The English Distillery formally St George's Distillery is a distillery based in Roudham, Norfolk. It is owned by the English Whisky Company who are a producer of single malt whisky and other malt-based alcoholic spirits. It is notable for being the first dedicated English distillery for single malt whisky in 100 years at the time of the building's completion in 2006. Their first mature batch went on sale in 2009.

==Founding and history==

Initially the distillery was planned as a micro distillery, an experiment in turning excess barley into whisky. St. George's Distillery now produces in excess of 80,000 litres of alcohol a year. Marks and Spencer began selling own-label English whisky in October 2013 which is distilled at St George's.

The founder of the distillery, James Nelstrop, described manufacturing whisky in Norfolk as a dream forty-five years in culmination. His son, Andrew Nelstrop, was the main contractor in the building's construction. The barley now used by the distillery is sourced in Norfolk and historically would have been exported to Scotland's whisky makers.

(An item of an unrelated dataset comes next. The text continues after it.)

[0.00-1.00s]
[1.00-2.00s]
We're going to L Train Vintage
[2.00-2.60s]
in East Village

The premises were officially opened by Prince Charles in March 2007. In 2010 there was a fire at the distillery, which reportedly was only minutes from burning down stock reserves. Nobody was injured and production returned to normal soon after.

As of 2024 the St George’s Distillery has been officially known as The English Distillery.

==Production==
When The English Whisky Company first started distilling in 2006, the Nelstrops brought in Iain Henderson (formally of Laphroaig), and a year later they hired David Fitt who was the head distiller until 2022, Chris Waters is currently the senior distiller on site

The barley used in production is locally sourced and the water is supplied from an aquifer that runs directly beneath the distillery. The whisky is matured in casks, is natural coloured, non chill-filtered and bottled on site at 46% abv as standard.

===Products===
The distillery produces a range of whisky products, including beverages and whisky-based jams & conserves. Its single malt whisky series is noteworthy for being released in batches called 'Chapters' denoting the change in the spirit throughout the aging process.

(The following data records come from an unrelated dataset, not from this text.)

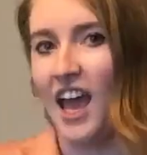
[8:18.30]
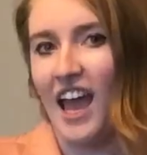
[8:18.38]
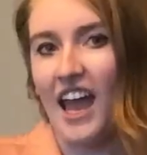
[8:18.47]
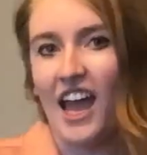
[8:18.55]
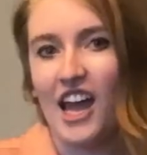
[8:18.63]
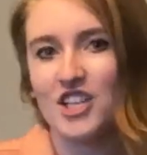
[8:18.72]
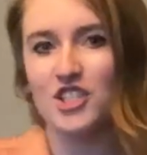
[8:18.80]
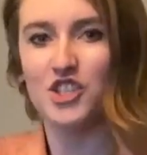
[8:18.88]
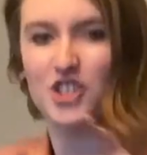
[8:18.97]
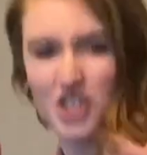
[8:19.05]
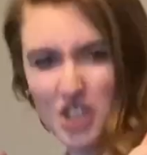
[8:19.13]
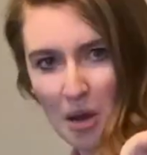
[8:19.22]
And
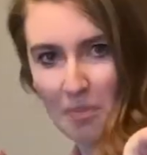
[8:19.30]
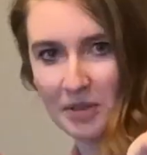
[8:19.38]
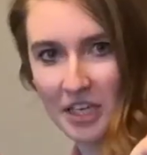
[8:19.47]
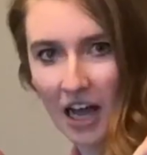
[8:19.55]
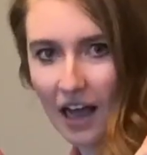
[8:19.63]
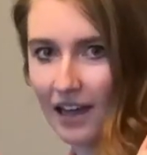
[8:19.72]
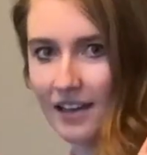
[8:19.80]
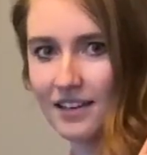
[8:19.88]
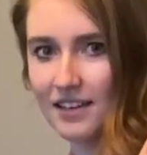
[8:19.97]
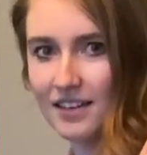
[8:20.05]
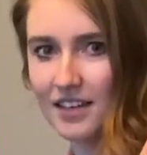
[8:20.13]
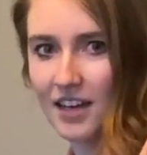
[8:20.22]
jump cut.
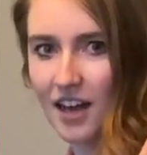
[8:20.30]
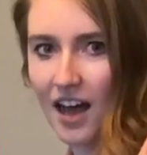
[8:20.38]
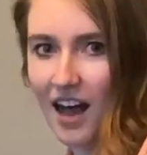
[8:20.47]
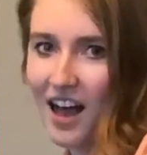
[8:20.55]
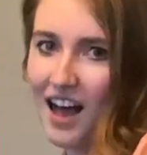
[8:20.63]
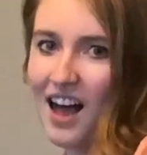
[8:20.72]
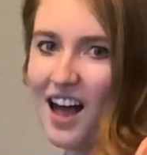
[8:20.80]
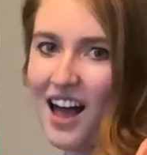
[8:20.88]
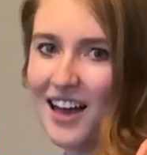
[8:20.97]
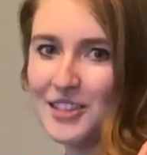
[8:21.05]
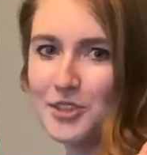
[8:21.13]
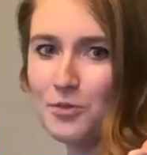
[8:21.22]

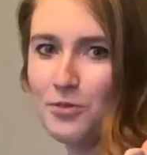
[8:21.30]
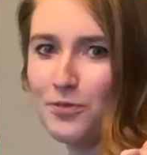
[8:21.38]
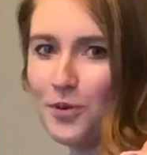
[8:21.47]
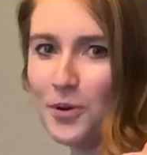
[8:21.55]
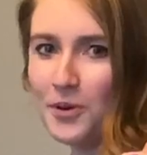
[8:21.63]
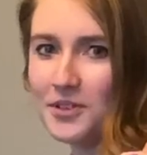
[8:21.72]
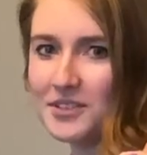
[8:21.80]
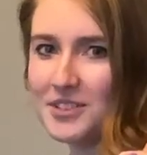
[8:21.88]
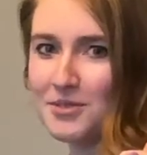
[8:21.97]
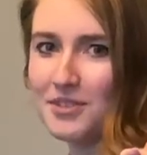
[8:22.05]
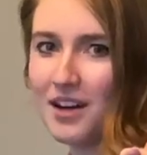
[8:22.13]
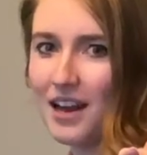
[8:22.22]
Aha, you fools.
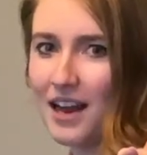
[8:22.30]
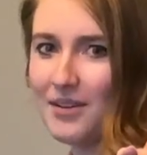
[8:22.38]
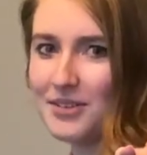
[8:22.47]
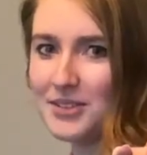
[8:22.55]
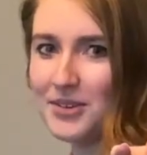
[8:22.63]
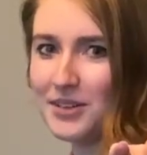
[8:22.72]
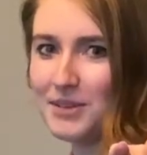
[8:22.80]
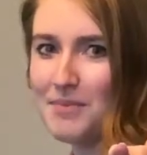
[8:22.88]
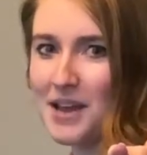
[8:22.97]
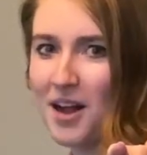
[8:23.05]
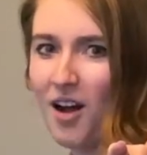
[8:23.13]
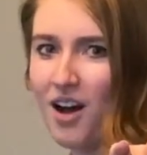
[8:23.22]
You thought I was going to
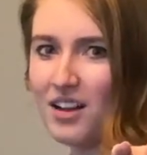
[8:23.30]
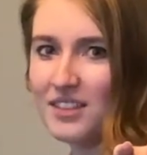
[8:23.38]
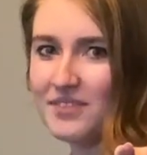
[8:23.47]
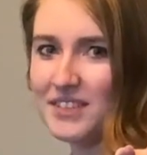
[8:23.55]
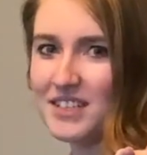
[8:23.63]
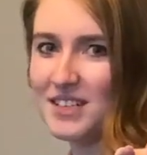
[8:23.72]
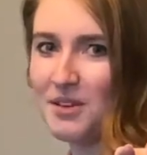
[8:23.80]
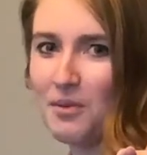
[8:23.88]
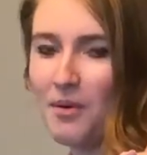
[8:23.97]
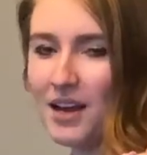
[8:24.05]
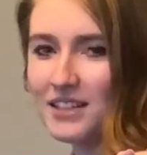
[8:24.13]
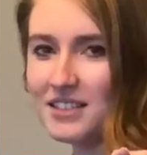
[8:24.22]
make all of these at
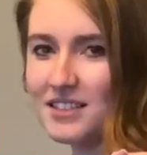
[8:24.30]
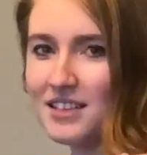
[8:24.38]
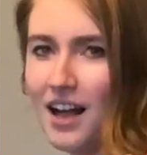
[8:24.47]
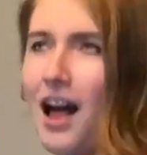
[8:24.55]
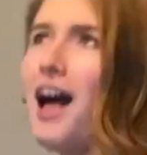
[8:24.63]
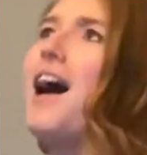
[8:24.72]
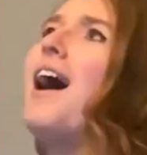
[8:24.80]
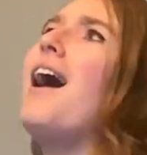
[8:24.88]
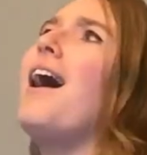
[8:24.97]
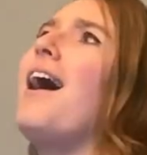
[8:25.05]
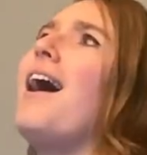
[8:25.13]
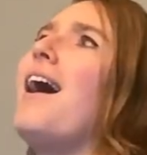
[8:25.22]
once?
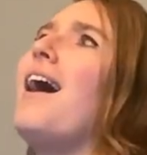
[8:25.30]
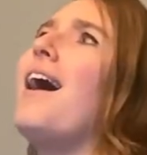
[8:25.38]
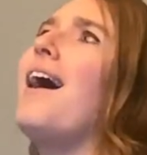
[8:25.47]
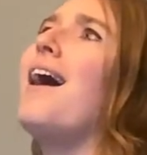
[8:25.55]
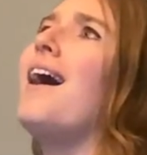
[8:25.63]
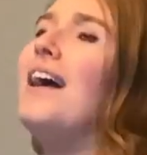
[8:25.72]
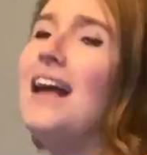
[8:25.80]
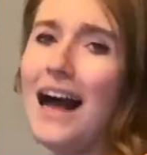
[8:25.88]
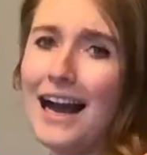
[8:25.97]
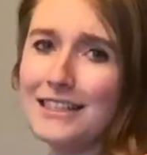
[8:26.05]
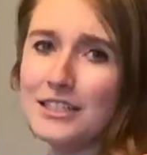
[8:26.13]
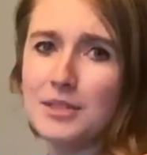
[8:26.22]

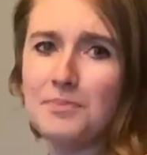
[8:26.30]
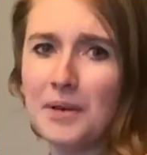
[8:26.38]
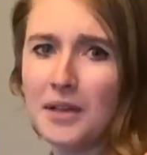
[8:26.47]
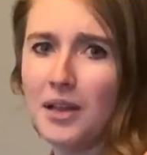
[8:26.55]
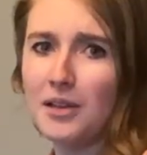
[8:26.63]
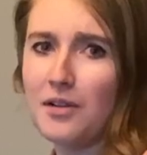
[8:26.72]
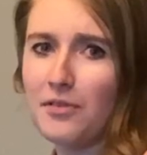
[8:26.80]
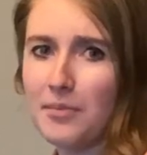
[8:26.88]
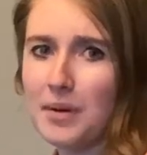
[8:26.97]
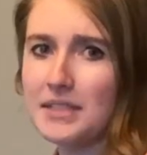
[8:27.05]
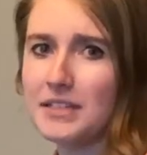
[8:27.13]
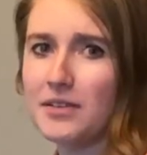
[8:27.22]
I'd spill all over
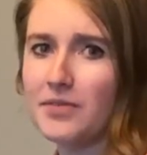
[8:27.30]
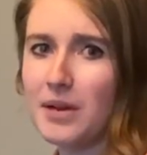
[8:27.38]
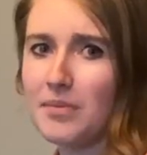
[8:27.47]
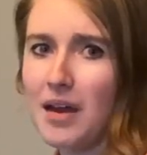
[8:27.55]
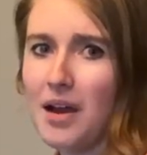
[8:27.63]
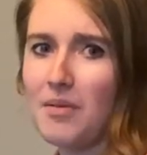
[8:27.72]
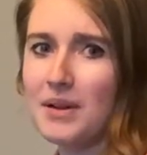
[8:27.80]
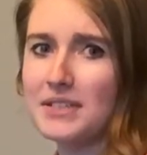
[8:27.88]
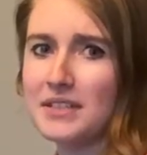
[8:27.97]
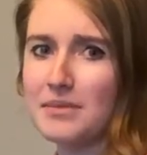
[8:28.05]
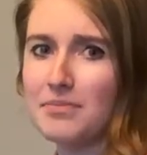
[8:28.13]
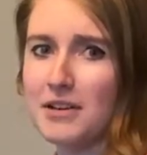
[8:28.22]
myself and I'm not
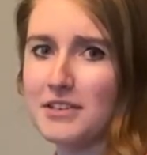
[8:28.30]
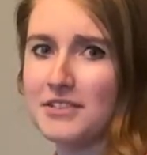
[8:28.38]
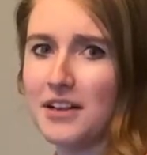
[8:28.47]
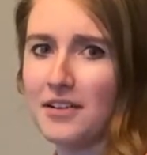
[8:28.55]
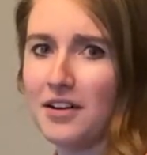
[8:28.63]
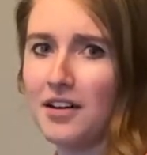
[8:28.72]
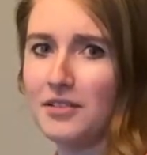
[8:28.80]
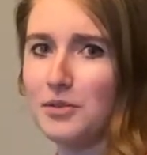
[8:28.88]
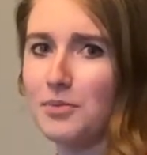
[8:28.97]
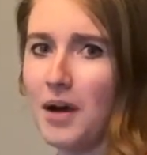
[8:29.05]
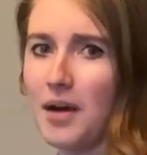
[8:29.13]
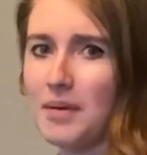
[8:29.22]
wasting the precious alcohol you
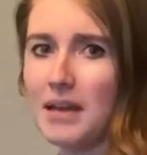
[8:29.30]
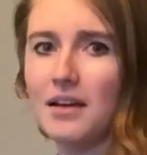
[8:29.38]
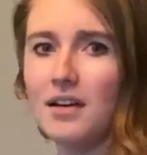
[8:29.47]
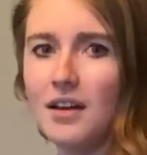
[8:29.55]
bought me.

In 2016 the company drop the Chapters format and rebranded the range to "The English" the first two new expressions were Original and Smokey. Followed a year later by the introduction of "The Norfolk" brand, a single grain range.

== Awards ==

=== World’s best single malt ===
On March 22, 2024 The English Whisky Co Sherry cask single malt whisky was named the world’s best single malt at the world whisky awards.

=== Oldest whisky in England ===
On 30 November 2023 the English Whisky Co released their 16 year old port cask whisky, the oldest whisky in England.